Instantly share code, notes, and snippets.

@mrcrilly
Last active December 6, 2023 16:26
Show Gist options
  • Star 8 You must be signed in to star a gist
  • Fork 2 You must be signed in to fork a gist
  • Save mrcrilly/9a935e4fb9b85b75fe643b3ffecd1e88 to your computer and use it in GitHub Desktop.
Save mrcrilly/9a935e4fb9b85b75fe643b3ffecd1e88 to your computer and use it in GitHub Desktop.
A better way of version controlling IAC

Semantic Versioning for IAC - iacver

When it comes to Infrastructure As Code, the software versioning system known as Semantic Versioning (semver.org) works from an API perspective but falls short elsewhere.

In short a semver is broken down into three "octets" and optional, additional information tagged to the end. Here are a few examples: v1.0.1, v3.1.1, v1.15.0-4. Each of these is a valid semver.

If we take the first example - v1.0.1 - and change the first octet, 1, to 2, we're saying the following:

There has been a change to this code and that change is not compatible with how you're using v1.0.1. The change is a breaking change. You should take care to introduce version v2.0.0 into your code or your environment.

This is perfectly fine for a RESTful API, a C library or a SaaS product, but it doesn't quite work for IAC.

With IAC (I use Terraform) you can change the API to a module with a breaking change - you can promote v1.0.0 to v2.0.0 - and people will know they're going to be dealing with something a bit more involved. This is just like software that consumes a library - we sort of know what to expect.
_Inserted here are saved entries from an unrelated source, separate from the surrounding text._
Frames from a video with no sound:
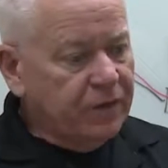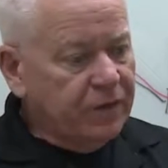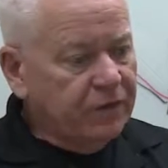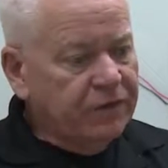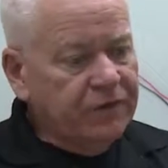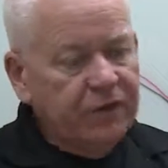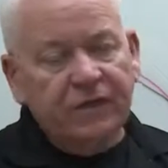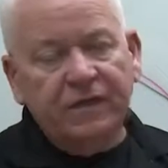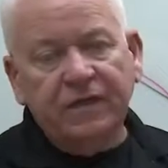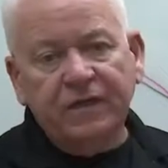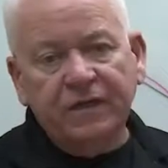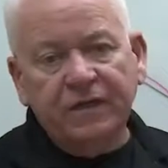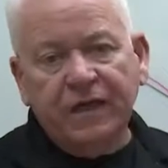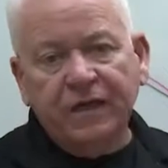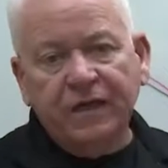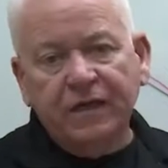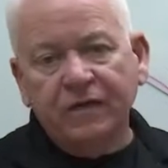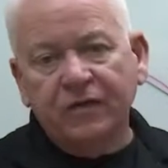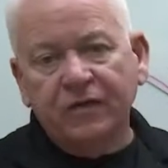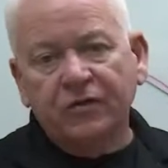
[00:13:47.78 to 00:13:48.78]
sending
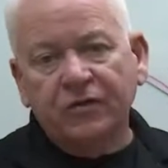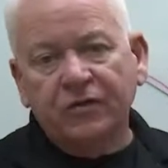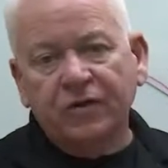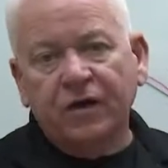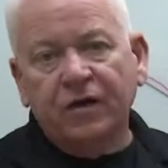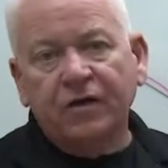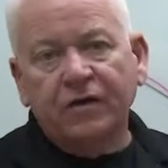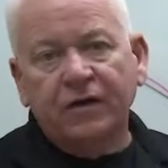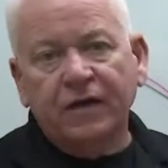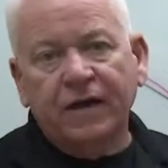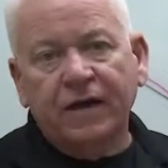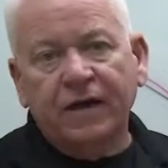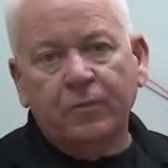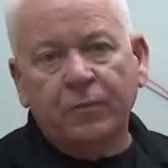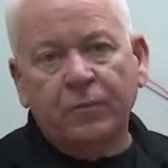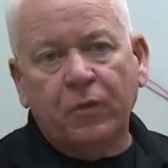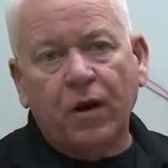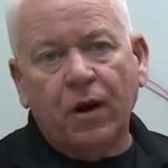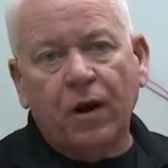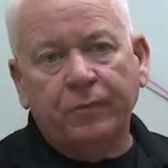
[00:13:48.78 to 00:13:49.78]
data, you're not going to
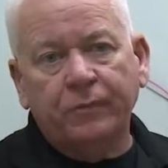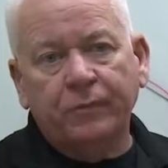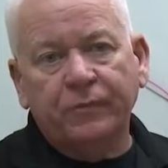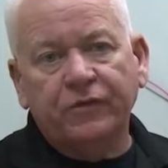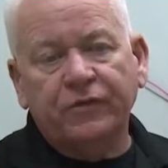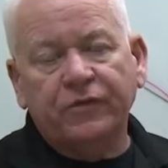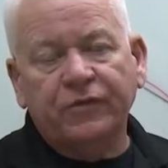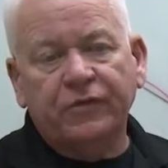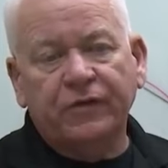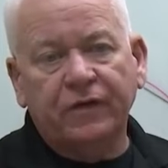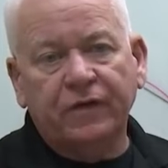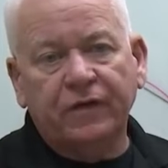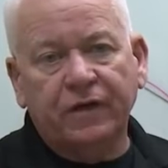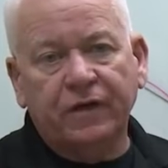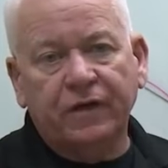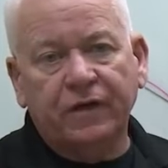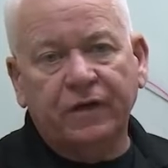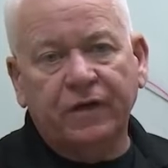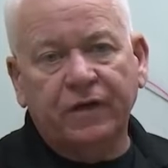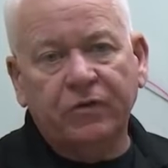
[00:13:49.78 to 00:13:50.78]
have problems
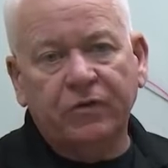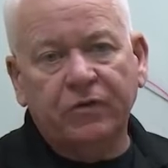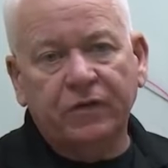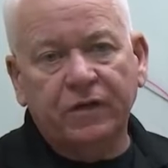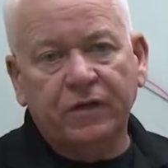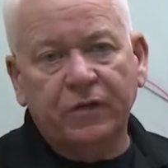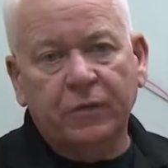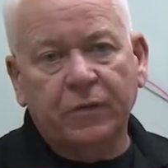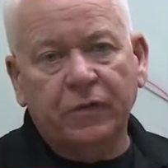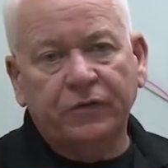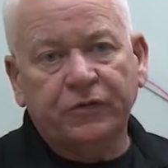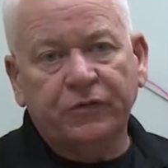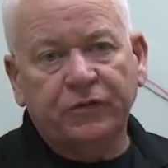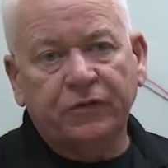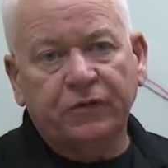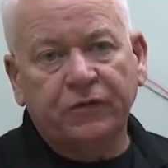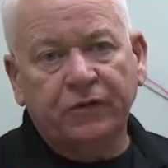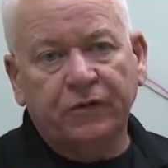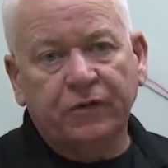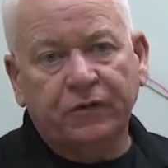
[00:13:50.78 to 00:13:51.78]
hearing the person
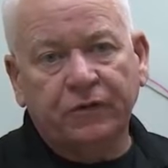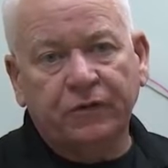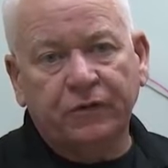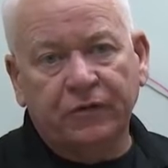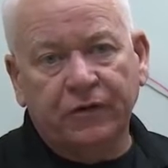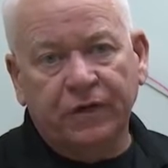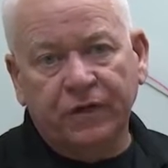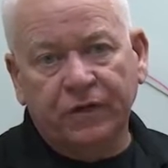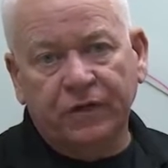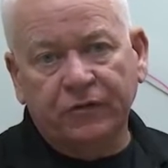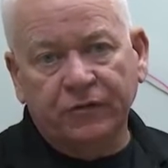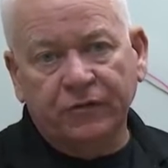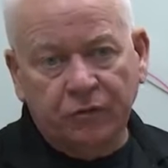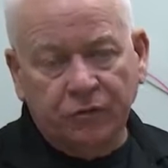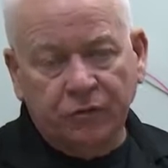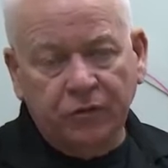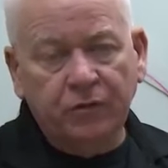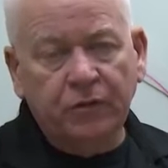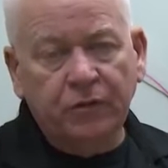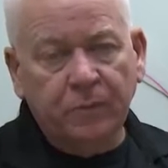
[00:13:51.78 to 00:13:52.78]
on the other end. It's
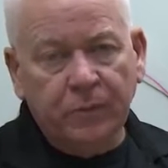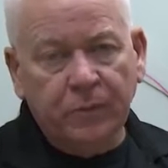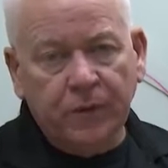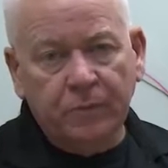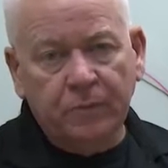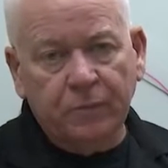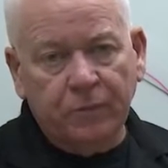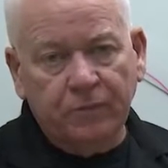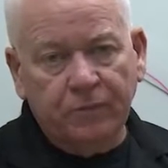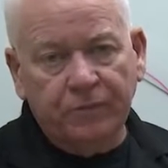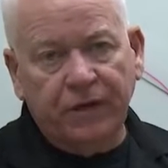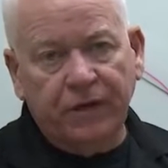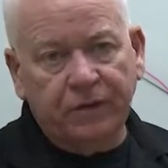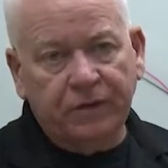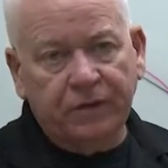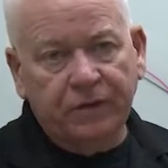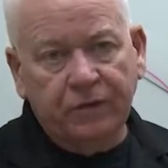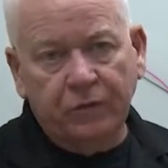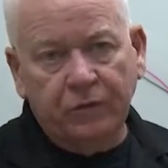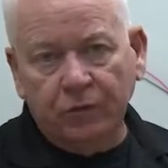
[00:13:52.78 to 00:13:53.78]
really been
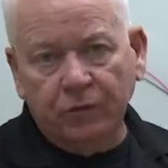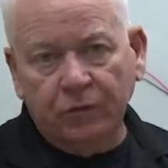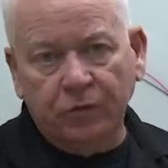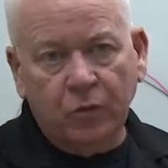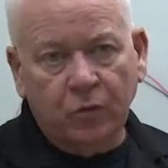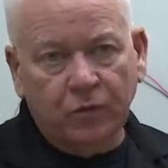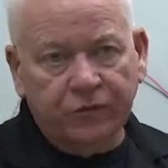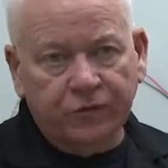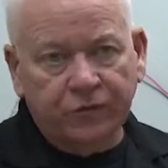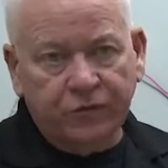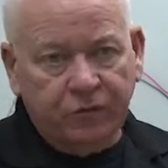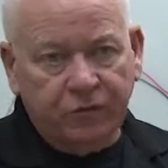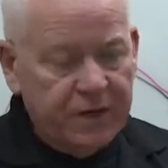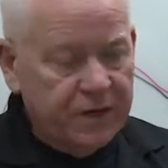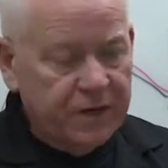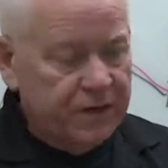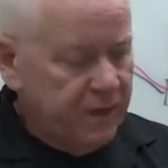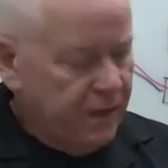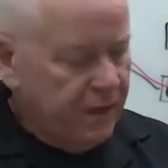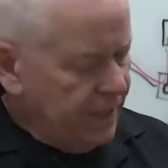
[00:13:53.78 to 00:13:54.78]
perfected. It really works
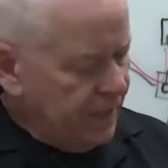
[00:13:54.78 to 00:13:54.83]
great.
But you can change the API to a Terraform module with a non-breaking change - you can promote v1.0.0 to v1.1.3 - producing a new version of a module that literally deletes EC2 Instances and recreates them, but the version did not reflect this directly. That's bad.

So the question is, do we take a promotion of the major version to mean the API has changed and there are changes that will delete resources? What about just rebuilding something? What about introducing additional costs?

Another question we can ask here is: do we use a change log, README.md update, email, etc. to notify people of the impact of upgrading? What if this gets overlooked or forgotten? Does this scale to every environment? How much friction does this add to workflows?

What happens when a major version change happens, but it's just because of an API change, not a change that rebuilds resources? That's a big change to the version number, just to introduce a new input/variable.

Also, a semver doesn't tell me if costs have been introduced to the changes, which is perfectly acceptable in the software engineering space, because adding a new function to a library doesn't cost anything for those consuming that library. But incrementing the semver on an IAC code base doesn't tell me that you've introduced a $30/month additional disk to an EC2 instance. I need to know that. It affects more budgeting.

A Better Way

I propose we create a new, better Semantic Version system that's more suited to the declarative nature of IAC.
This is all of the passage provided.